_What you will do_. Would you please restate the data exactly as it stands, apart from the pictures?

───── Data for the task ─────

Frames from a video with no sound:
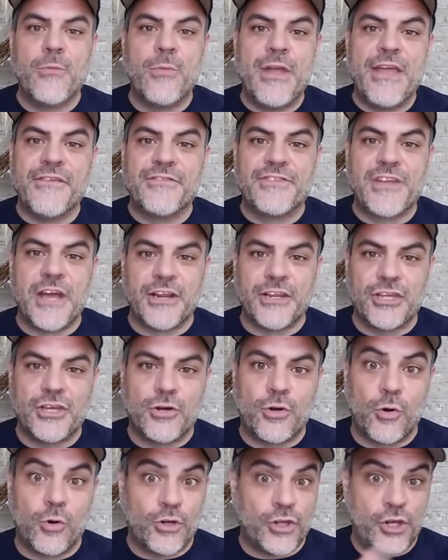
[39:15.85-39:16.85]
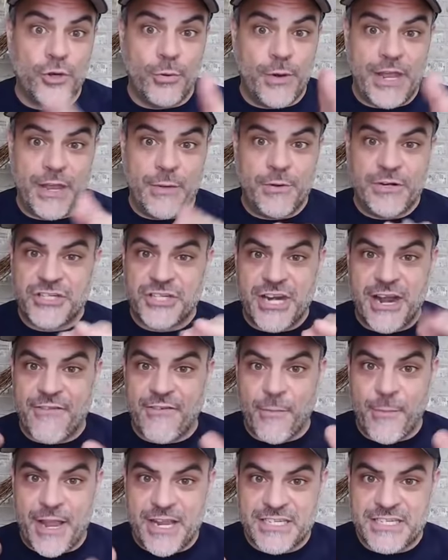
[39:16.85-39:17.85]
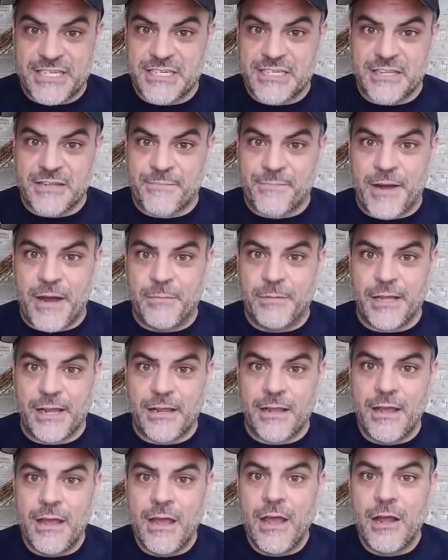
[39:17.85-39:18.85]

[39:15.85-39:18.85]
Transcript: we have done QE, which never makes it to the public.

─────

_Your solution_.
Frames from a video with no sound:
[39:15.85-39:16.85]
[39:16.85-39:17.85]
[39:17.85-39:18.85]

[39:15.85-39:18.85]
Transcript: we have done QE, which never makes it to the public.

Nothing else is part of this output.